##### Data for this exercise #####

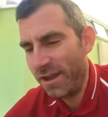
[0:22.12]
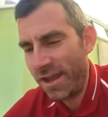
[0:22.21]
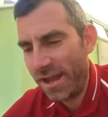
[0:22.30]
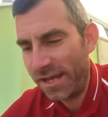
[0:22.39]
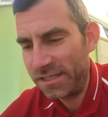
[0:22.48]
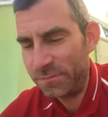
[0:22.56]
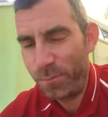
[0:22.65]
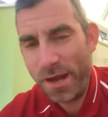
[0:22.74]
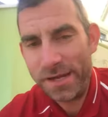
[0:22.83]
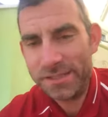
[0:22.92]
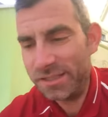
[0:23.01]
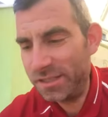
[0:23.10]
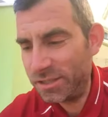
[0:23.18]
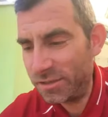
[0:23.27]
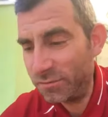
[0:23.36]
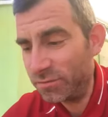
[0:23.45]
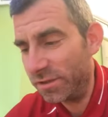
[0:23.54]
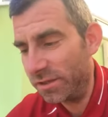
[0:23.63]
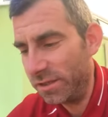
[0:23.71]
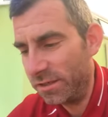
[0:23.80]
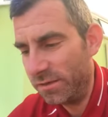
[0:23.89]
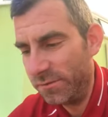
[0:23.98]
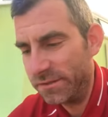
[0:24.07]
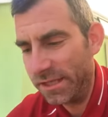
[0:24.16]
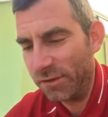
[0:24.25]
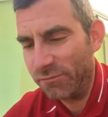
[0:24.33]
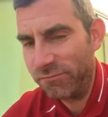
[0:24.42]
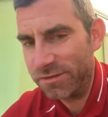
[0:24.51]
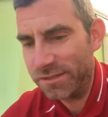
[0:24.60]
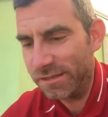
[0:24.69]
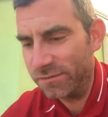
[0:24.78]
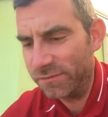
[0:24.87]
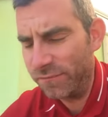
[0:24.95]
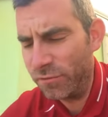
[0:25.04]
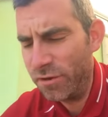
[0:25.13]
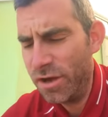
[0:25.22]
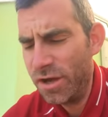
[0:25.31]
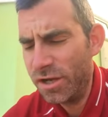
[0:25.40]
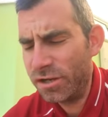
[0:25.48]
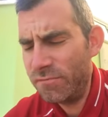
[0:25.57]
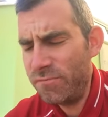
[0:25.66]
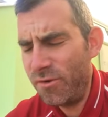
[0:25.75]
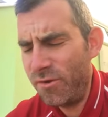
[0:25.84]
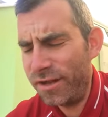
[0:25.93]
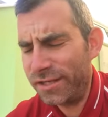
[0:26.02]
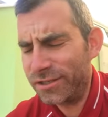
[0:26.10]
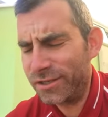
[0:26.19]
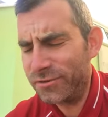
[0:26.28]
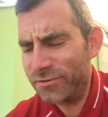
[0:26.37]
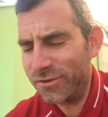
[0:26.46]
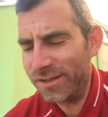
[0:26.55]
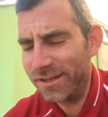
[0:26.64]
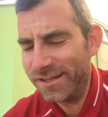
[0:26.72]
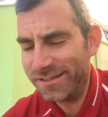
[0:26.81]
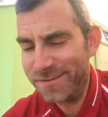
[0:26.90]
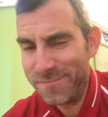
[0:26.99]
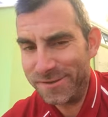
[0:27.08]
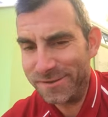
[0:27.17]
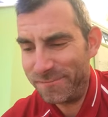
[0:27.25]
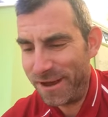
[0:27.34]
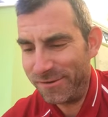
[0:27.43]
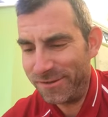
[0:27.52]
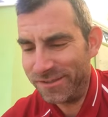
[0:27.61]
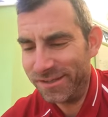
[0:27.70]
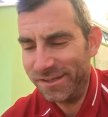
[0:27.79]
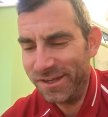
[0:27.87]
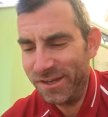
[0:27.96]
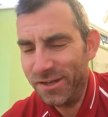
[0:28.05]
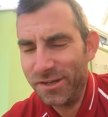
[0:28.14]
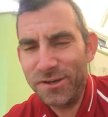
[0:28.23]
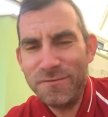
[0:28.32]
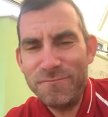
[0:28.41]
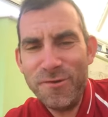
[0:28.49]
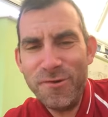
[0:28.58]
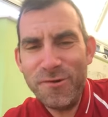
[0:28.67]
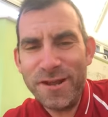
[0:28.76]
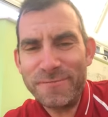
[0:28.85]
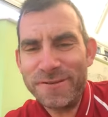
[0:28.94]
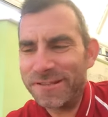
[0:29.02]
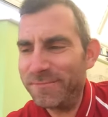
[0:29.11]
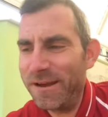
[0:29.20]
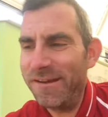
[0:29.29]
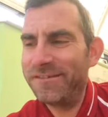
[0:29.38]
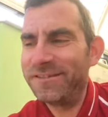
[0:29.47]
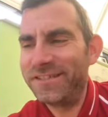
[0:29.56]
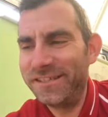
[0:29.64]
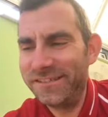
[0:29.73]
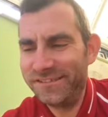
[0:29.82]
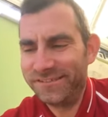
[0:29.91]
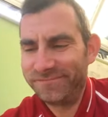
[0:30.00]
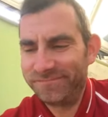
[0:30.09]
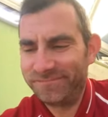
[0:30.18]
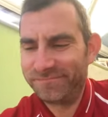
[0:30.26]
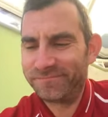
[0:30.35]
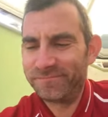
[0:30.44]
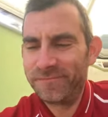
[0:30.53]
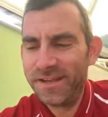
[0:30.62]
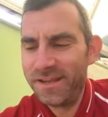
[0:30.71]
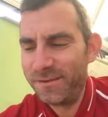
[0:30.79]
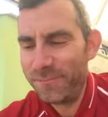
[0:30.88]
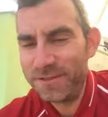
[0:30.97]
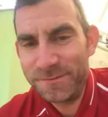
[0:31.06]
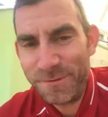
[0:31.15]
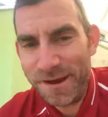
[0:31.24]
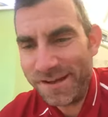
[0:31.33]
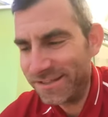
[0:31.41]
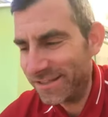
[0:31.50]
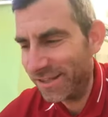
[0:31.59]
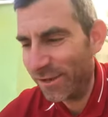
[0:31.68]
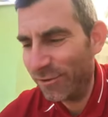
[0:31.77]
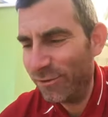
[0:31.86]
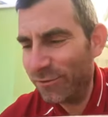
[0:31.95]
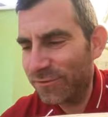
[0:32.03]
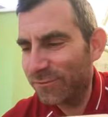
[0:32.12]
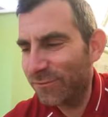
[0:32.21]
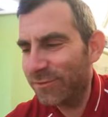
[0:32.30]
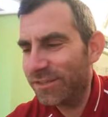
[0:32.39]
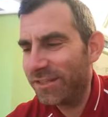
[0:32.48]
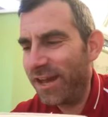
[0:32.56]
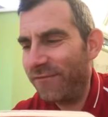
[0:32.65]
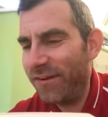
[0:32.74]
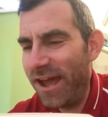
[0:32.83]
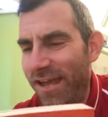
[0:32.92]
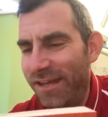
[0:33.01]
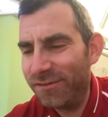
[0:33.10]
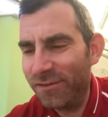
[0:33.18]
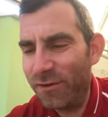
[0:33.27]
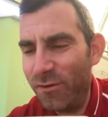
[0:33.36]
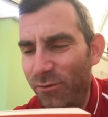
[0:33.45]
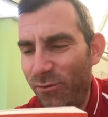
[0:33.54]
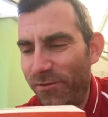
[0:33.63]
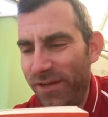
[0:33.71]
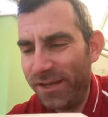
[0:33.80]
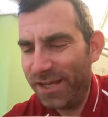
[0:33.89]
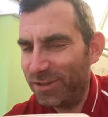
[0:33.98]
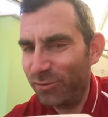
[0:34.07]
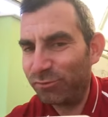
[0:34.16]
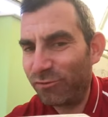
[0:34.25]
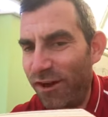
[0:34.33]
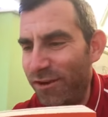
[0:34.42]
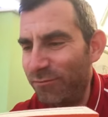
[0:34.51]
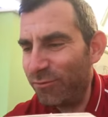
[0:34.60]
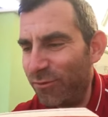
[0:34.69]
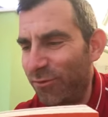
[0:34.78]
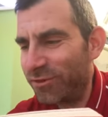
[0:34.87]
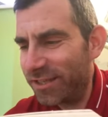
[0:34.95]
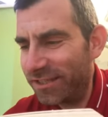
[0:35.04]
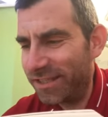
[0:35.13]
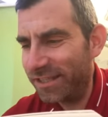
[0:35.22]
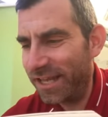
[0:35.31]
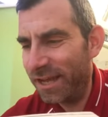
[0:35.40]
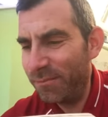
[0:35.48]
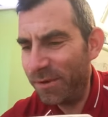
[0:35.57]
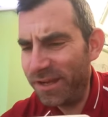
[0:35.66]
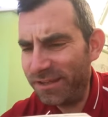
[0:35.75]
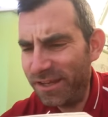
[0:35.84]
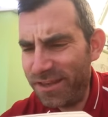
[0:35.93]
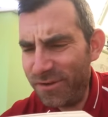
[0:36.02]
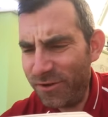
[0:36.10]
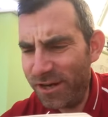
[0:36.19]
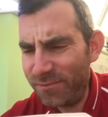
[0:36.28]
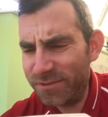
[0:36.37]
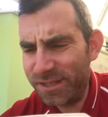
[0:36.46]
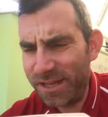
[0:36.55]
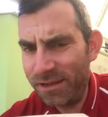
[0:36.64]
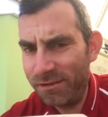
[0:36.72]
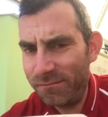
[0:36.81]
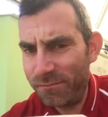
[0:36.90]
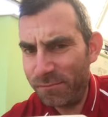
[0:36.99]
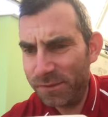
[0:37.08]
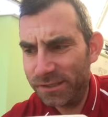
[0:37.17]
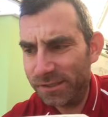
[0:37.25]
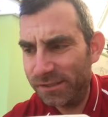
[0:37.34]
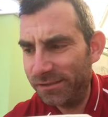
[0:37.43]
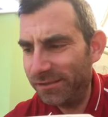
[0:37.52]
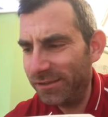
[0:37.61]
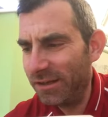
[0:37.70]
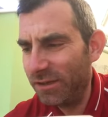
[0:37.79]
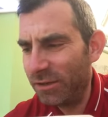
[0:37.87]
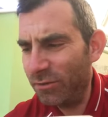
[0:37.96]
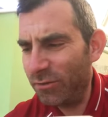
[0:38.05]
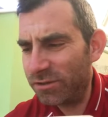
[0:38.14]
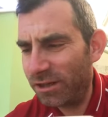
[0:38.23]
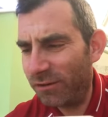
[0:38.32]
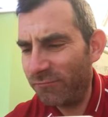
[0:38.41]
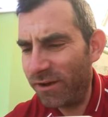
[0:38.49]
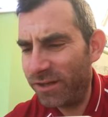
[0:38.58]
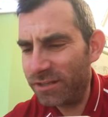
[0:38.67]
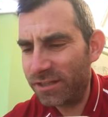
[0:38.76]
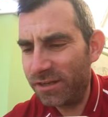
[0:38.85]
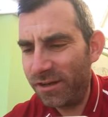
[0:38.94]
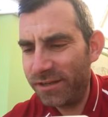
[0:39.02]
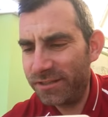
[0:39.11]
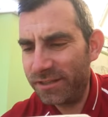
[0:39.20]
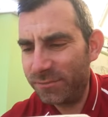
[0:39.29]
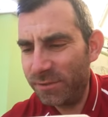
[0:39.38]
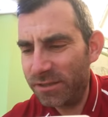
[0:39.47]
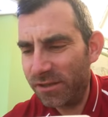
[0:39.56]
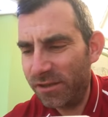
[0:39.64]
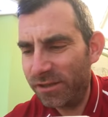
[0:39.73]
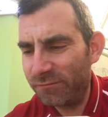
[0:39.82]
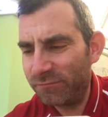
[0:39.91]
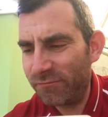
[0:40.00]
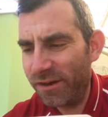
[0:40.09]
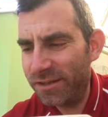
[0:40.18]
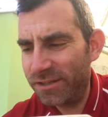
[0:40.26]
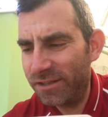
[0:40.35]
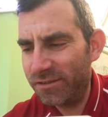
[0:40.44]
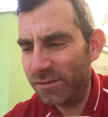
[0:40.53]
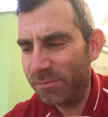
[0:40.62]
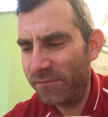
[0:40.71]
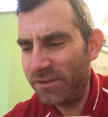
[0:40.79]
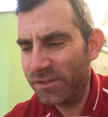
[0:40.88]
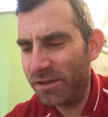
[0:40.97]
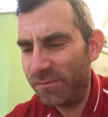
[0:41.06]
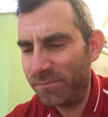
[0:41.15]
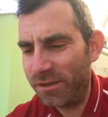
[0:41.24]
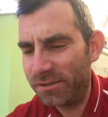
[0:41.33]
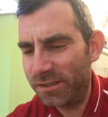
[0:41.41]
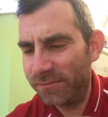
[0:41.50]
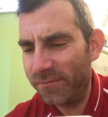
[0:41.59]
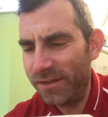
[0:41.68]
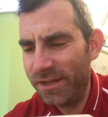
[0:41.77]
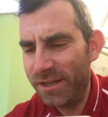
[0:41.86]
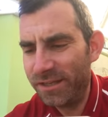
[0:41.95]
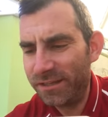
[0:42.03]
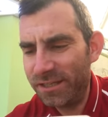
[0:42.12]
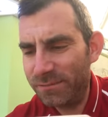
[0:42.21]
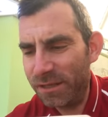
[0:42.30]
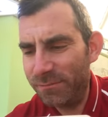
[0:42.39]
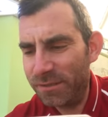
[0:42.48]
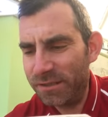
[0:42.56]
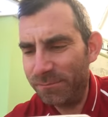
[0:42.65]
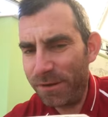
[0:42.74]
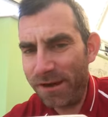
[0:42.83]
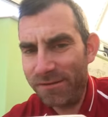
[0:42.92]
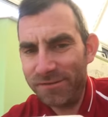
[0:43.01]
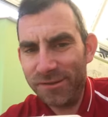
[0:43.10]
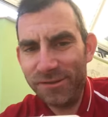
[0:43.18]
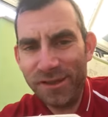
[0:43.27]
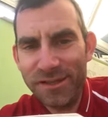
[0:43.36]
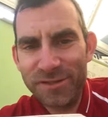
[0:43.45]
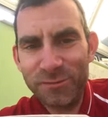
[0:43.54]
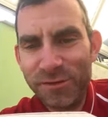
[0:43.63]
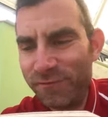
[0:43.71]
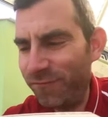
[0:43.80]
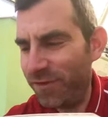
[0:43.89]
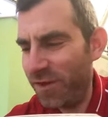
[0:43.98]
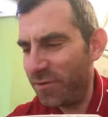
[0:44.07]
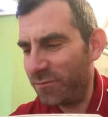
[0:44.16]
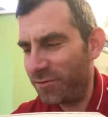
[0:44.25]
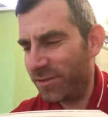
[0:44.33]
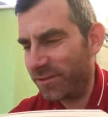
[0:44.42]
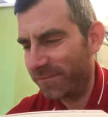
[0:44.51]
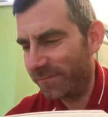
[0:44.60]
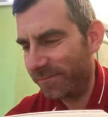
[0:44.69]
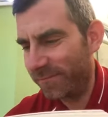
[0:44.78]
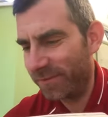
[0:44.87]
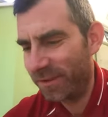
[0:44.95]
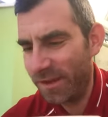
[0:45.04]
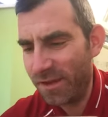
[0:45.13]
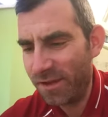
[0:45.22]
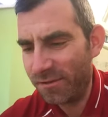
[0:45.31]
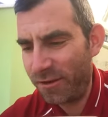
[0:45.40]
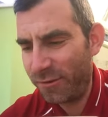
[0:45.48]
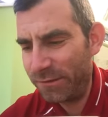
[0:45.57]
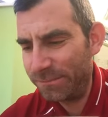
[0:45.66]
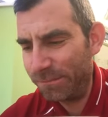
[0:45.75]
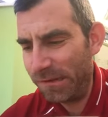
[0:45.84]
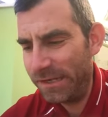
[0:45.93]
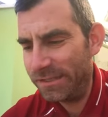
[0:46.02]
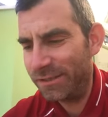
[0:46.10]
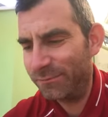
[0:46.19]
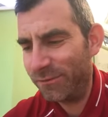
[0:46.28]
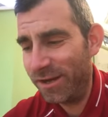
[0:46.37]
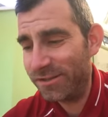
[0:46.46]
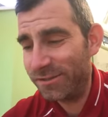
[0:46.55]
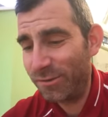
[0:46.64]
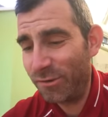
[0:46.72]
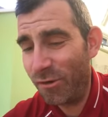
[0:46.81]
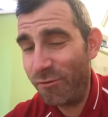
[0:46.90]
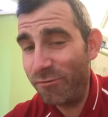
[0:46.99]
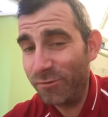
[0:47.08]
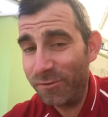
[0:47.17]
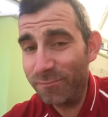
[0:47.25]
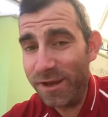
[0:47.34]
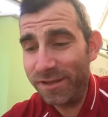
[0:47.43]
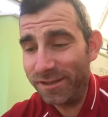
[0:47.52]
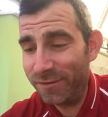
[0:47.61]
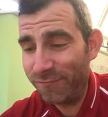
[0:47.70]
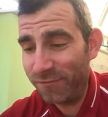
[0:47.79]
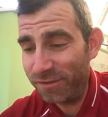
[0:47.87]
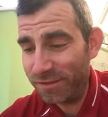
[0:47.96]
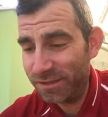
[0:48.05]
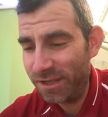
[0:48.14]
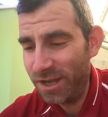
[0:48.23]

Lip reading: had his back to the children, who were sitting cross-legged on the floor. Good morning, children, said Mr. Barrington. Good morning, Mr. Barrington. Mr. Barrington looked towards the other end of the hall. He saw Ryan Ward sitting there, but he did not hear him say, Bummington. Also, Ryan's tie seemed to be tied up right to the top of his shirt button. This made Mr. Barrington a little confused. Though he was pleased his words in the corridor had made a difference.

#####

Every entry should be written out word for word, except for its pictures.

## Answer to this task
[0:22.12]
[0:22.21]
[0:22.30]
[0:22.39]
[0:22.48]
[0:22.56]
[0:22.65]
[0:22.74]
[0:22.83]
[0:22.92]
[0:23.01]
[0:23.10]
[0:23.18]
[0:23.27]
[0:23.36]
[0:23.45]
[0:23.54]
[0:23.63]
[0:23.71]
[0:23.80]
[0:23.89]
[0:23.98]
[0:24.07]
[0:24.16]
[0:24.25]
[0:24.33]
[0:24.42]
[0:24.51]
[0:24.60]
[0:24.69]
[0:24.78]
[0:24.87]
[0:24.95]
[0:25.04]
[0:25.13]
[0:25.22]
[0:25.31]
[0:25.40]
[0:25.48]
[0:25.57]
[0:25.66]
[0:25.75]
[0:25.84]
[0:25.93]
[0:26.02]
[0:26.10]
[0:26.19]
[0:26.28]
[0:26.37]
[0:26.46]
[0:26.55]
[0:26.64]
[0:26.72]
[0:26.81]
[0:26.90]
[0:26.99]
[0:27.08]
[0:27.17]
[0:27.25]
[0:27.34]
[0:27.43]
[0:27.52]
[0:27.61]
[0:27.70]
[0:27.79]
[0:27.87]
[0:27.96]
[0:28.05]
[0:28.14]
[0:28.23]
[0:28.32]
[0:28.41]
[0:28.49]
[0:28.58]
[0:28.67]
[0:28.76]
[0:28.85]
[0:28.94]
[0:29.02]
[0:29.11]
[0:29.20]
[0:29.29]
[0:29.38]
[0:29.47]
[0:29.56]
[0:29.64]
[0:29.73]
[0:29.82]
[0:29.91]
[0:30.00]
[0:30.09]
[0:30.18]
[0:30.26]
[0:30.35]
[0:30.44]
[0:30.53]
[0:30.62]
[0:30.71]
[0:30.79]
[0:30.88]
[0:30.97]
[0:31.06]
[0:31.15]
[0:31.24]
[0:31.33]
[0:31.41]
[0:31.50]
[0:31.59]
[0:31.68]
[0:31.77]
[0:31.86]
[0:31.95]
[0:32.03]
[0:32.12]
[0:32.21]
[0:32.30]
[0:32.39]
[0:32.48]
[0:32.56]
[0:32.65]
[0:32.74]
[0:32.83]
[0:32.92]
[0:33.01]
[0:33.10]
[0:33.18]
[0:33.27]
[0:33.36]
[0:33.45]
[0:33.54]
[0:33.63]
[0:33.71]
[0:33.80]
[0:33.89]
[0:33.98]
[0:34.07]
[0:34.16]
[0:34.25]
[0:34.33]
[0:34.42]
[0:34.51]
[0:34.60]
[0:34.69]
[0:34.78]
[0:34.87]
[0:34.95]
[0:35.04]
[0:35.13]
[0:35.22]
[0:35.31]
[0:35.40]
[0:35.48]
[0:35.57]
[0:35.66]
[0:35.75]
[0:35.84]
[0:35.93]
[0:36.02]
[0:36.10]
[0:36.19]
[0:36.28]
[0:36.37]
[0:36.46]
[0:36.55]
[0:36.64]
[0:36.72]
[0:36.81]
[0:36.90]
[0:36.99]
[0:37.08]
[0:37.17]
[0:37.25]
[0:37.34]
[0:37.43]
[0:37.52]
[0:37.61]
[0:37.70]
[0:37.79]
[0:37.87]
[0:37.96]
[0:38.05]
[0:38.14]
[0:38.23]
[0:38.32]
[0:38.41]
[0:38.49]
[0:38.58]
[0:38.67]
[0:38.76]
[0:38.85]
[0:38.94]
[0:39.02]
[0:39.11]
[0:39.20]
[0:39.29]
[0:39.38]
[0:39.47]
[0:39.56]
[0:39.64]
[0:39.73]
[0:39.82]
[0:39.91]
[0:40.00]
[0:40.09]
[0:40.18]
[0:40.26]
[0:40.35]
[0:40.44]
[0:40.53]
[0:40.62]
[0:40.71]
[0:40.79]
[0:40.88]
[0:40.97]
[0:41.06]
[0:41.15]
[0:41.24]
[0:41.33]
[0:41.41]
[0:41.50]
[0:41.59]
[0:41.68]
[0:41.77]
[0:41.86]
[0:41.95]
[0:42.03]
[0:42.12]
[0:42.21]
[0:42.30]
[0:42.39]
[0:42.48]
[0:42.56]
[0:42.65]
[0:42.74]
[0:42.83]
[0:42.92]
[0:43.01]
[0:43.10]
[0:43.18]
[0:43.27]
[0:43.36]
[0:43.45]
[0:43.54]
[0:43.63]
[0:43.71]
[0:43.80]
[0:43.89]
[0:43.98]
[0:44.07]
[0:44.16]
[0:44.25]
[0:44.33]
[0:44.42]
[0:44.51]
[0:44.60]
[0:44.69]
[0:44.78]
[0:44.87]
[0:44.95]
[0:45.04]
[0:45.13]
[0:45.22]
[0:45.31]
[0:45.40]
[0:45.48]
[0:45.57]
[0:45.66]
[0:45.75]
[0:45.84]
[0:45.93]
[0:46.02]
[0:46.10]
[0:46.19]
[0:46.28]
[0:46.37]
[0:46.46]
[0:46.55]
[0:46.64]
[0:46.72]
[0:46.81]
[0:46.90]
[0:46.99]
[0:47.08]
[0:47.17]
[0:47.25]
[0:47.34]
[0:47.43]
[0:47.52]
[0:47.61]
[0:47.70]
[0:47.79]
[0:47.87]
[0:47.96]
[0:48.05]
[0:48.14]
[0:48.23]

Lip reading: had his back to the children, who were sitting cross-legged on the floor. Good morning, children, said Mr. Barrington. Good morning, Mr. Barrington. Mr. Barrington looked towards the other end of the hall. He saw Ryan Ward sitting there, but he did not hear him say, Bummington. Also, Ryan's tie seemed to be tied up right to the top of his shirt button. This made Mr. Barrington a little confused. Though he was pleased his words in the corridor had made a difference.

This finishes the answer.